* Task
Only the text carries over: repeat the records exactly and drop the images.

* Provided entries

————————

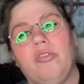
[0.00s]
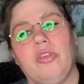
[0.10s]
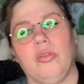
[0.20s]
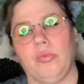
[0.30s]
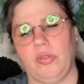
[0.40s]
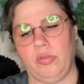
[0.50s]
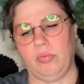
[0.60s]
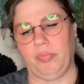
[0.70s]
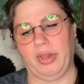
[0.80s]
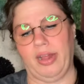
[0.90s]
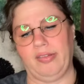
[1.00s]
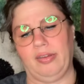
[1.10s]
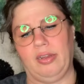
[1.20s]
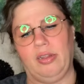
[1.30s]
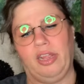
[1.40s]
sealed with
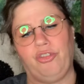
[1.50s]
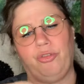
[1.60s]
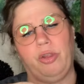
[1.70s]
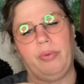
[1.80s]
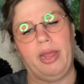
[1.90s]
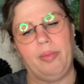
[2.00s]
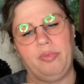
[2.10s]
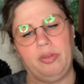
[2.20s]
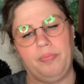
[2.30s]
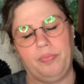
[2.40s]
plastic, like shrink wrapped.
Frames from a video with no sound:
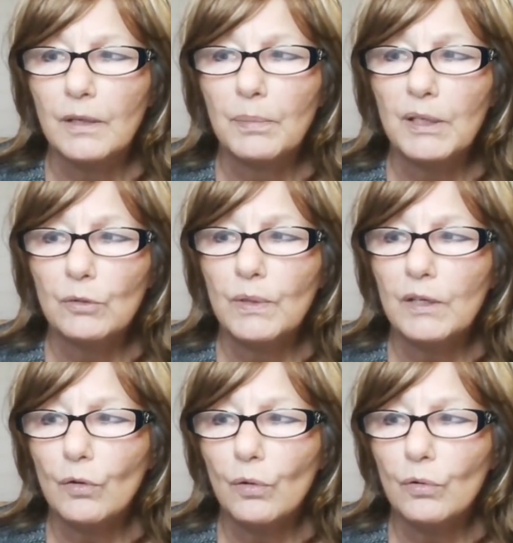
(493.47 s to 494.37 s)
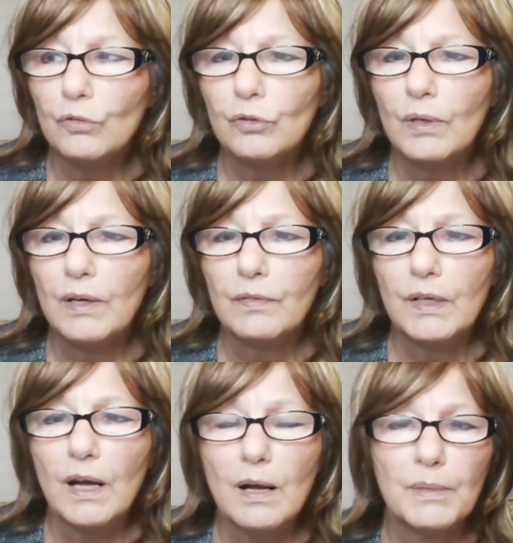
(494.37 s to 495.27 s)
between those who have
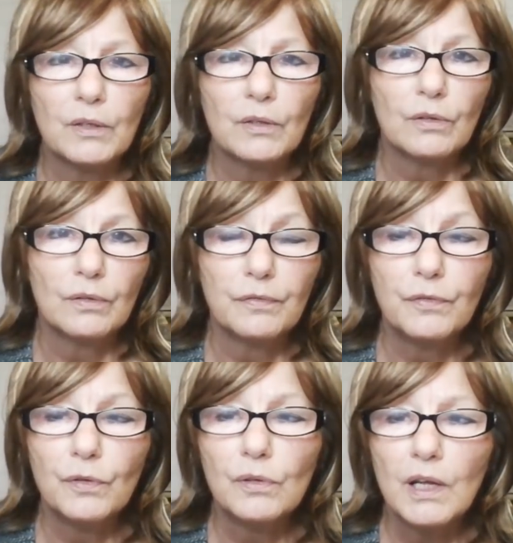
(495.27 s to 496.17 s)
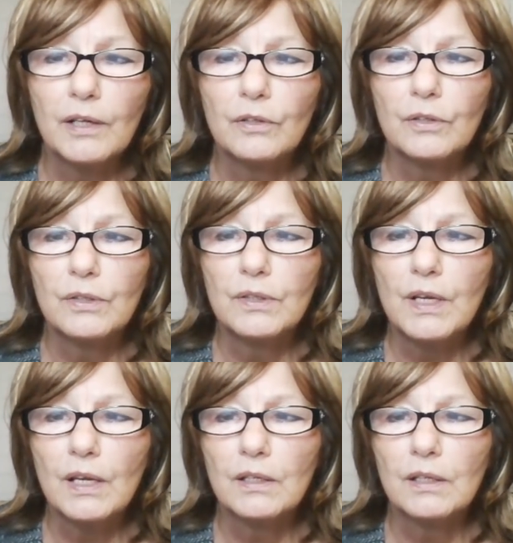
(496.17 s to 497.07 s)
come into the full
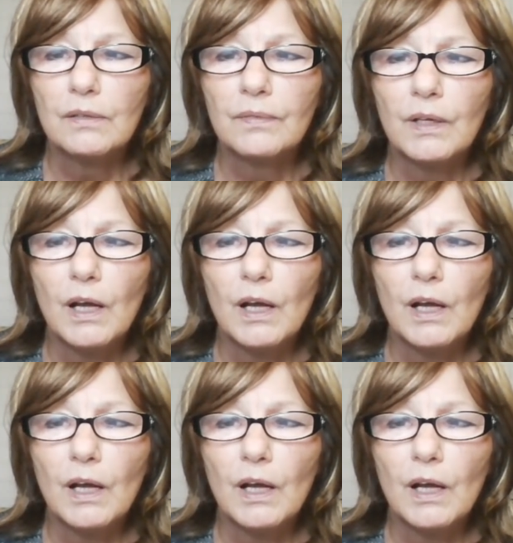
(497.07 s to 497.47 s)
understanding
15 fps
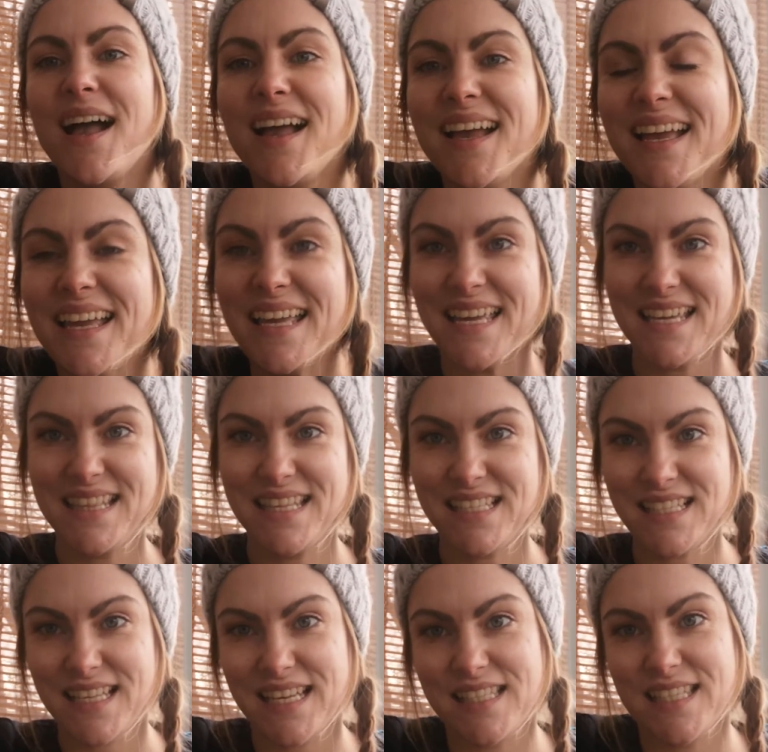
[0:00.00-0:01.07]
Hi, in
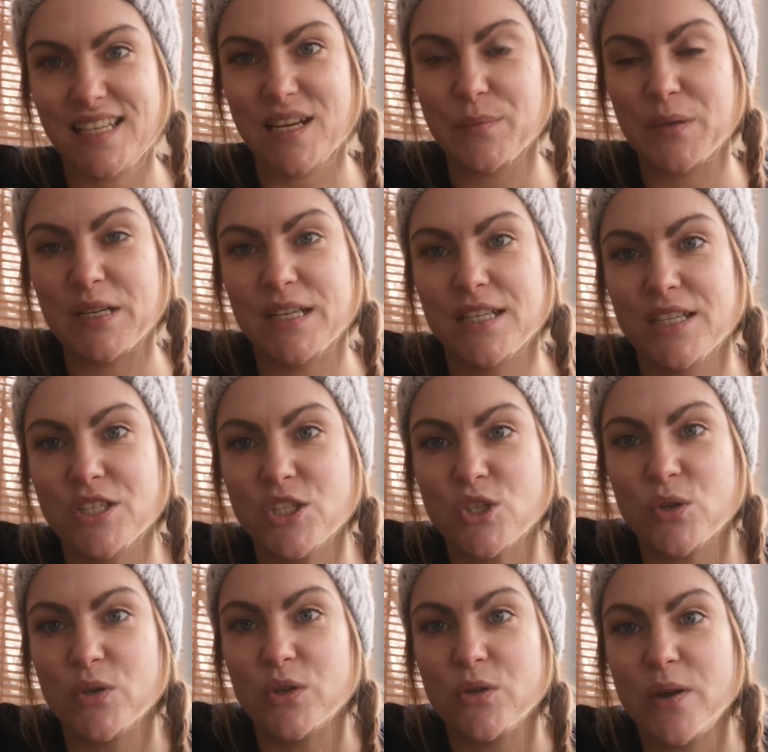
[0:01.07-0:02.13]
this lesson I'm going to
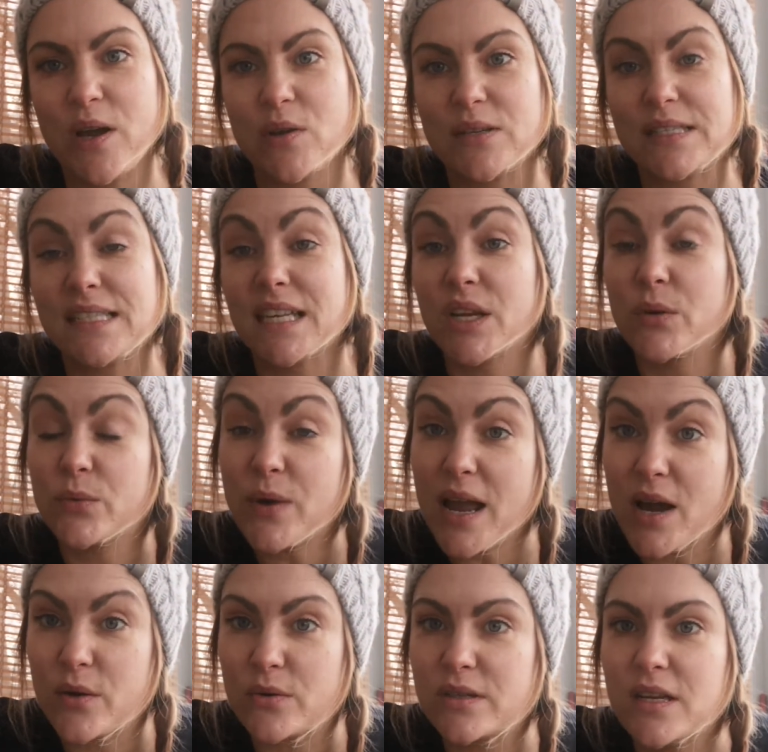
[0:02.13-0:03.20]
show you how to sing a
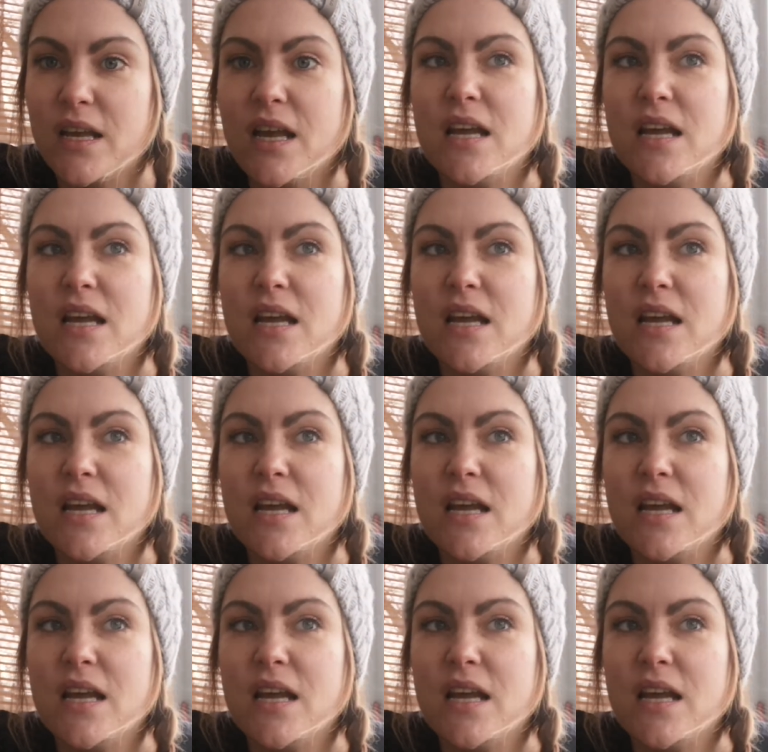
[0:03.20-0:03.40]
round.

————————

* Exercise solution
[0.00s]
[0.10s]
[0.20s]
[0.30s]
[0.40s]
[0.50s]
[0.60s]
[0.70s]
[0.80s]
[0.90s]
[1.00s]
[1.10s]
[1.20s]
[1.30s]
[1.40s]
sealed with
[1.50s]
[1.60s]
[1.70s]
[1.80s]
[1.90s]
[2.00s]
[2.10s]
[2.20s]
[2.30s]
[2.40s]
plastic, like shrink wrapped.
Frames from a video with no sound:
(493.47 s to 494.37 s)
(494.37 s to 495.27 s)
between those who have
(495.27 s to 496.17 s)
(496.17 s to 497.07 s)
come into the full
(497.07 s to 497.47 s)
understanding
15 fps
[0:00.00-0:01.07]
Hi, in
[0:01.07-0:02.13]
this lesson I'm going to
[0:02.13-0:03.20]
show you how to sing a
[0:03.20-0:03.40]
round.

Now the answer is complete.